- Yeşilköy Location within Turkey
- Coordinates: 36°52′N 36°12′E﻿ / ﻿36.867°N 36.200°E
- Country: Turkey
- Province: Hatay
- District: Dörtyol
- Elevation: 50 m (160 ft)
- Population (2022): 10,436
- Time zone: UTC+3 (TRT)
- Postal code: 31600
- Area code: 0326

= Yeşilköy, Hatay =

Yeşilköy is a neighbourhood of the municipality and district of Dörtyol, Hatay Province, Turkey. Its population is 10,436 (2022). Before the 2013 reorganisation, it was a town (belde). It is situated between Nur Mountains and the Mediterranean Sea coast. Turkish state highway D.817 is to the west, Çukurova Motorway is to the east and Dörtyol is to the south of the town. Yeşilköy is almost merged to Dörtyol.
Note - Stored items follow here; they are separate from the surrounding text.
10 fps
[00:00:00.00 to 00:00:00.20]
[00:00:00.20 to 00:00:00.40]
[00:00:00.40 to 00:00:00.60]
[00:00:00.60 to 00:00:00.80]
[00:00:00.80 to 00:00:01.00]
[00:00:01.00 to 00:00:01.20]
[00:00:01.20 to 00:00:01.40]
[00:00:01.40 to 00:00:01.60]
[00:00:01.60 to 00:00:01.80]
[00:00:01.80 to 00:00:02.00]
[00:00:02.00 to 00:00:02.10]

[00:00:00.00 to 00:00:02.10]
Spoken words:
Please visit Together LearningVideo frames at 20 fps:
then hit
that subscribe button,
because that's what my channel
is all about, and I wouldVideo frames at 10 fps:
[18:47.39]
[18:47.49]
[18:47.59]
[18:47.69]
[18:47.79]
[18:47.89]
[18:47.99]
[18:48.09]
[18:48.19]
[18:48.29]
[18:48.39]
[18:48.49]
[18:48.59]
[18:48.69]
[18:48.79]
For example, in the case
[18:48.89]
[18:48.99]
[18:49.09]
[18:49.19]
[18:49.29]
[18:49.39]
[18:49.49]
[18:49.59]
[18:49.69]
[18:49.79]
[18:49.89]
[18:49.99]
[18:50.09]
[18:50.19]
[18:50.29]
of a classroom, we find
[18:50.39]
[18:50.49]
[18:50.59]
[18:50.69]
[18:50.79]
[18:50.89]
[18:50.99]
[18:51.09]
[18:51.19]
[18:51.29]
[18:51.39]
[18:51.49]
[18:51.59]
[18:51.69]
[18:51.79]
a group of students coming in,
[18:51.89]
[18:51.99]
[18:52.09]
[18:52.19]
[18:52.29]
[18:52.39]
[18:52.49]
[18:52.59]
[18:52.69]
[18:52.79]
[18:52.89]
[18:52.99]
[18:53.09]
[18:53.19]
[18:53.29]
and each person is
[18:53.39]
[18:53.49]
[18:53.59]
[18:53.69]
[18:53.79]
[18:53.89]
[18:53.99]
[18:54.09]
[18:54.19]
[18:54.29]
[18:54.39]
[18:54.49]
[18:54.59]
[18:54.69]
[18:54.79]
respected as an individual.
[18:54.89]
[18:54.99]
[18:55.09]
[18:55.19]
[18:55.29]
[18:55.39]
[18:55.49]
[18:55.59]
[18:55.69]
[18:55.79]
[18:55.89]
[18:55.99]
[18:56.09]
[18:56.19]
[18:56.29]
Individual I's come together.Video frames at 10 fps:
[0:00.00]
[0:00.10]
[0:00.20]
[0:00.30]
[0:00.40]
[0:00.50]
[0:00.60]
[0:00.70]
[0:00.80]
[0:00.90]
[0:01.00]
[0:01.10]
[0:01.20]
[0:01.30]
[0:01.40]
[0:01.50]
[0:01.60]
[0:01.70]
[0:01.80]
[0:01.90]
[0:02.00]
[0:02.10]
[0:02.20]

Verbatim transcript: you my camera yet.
The distance to Antakya (center of the province) is 90 km. Yeşilköy was declared a seat of township in 1968. The main agricultural crops are citrus and vegetables. The town is in a flourishing industrial area. Services to summer houses around the town also constitute a part of town revenue.

Part of the village's territory includes the archaeological site of Issus, the ancient settlement that gave its name to several important battles. Most notably, the Battle of Issus was the decisive contest in Alexander the Great's invasion of the Persian Empire.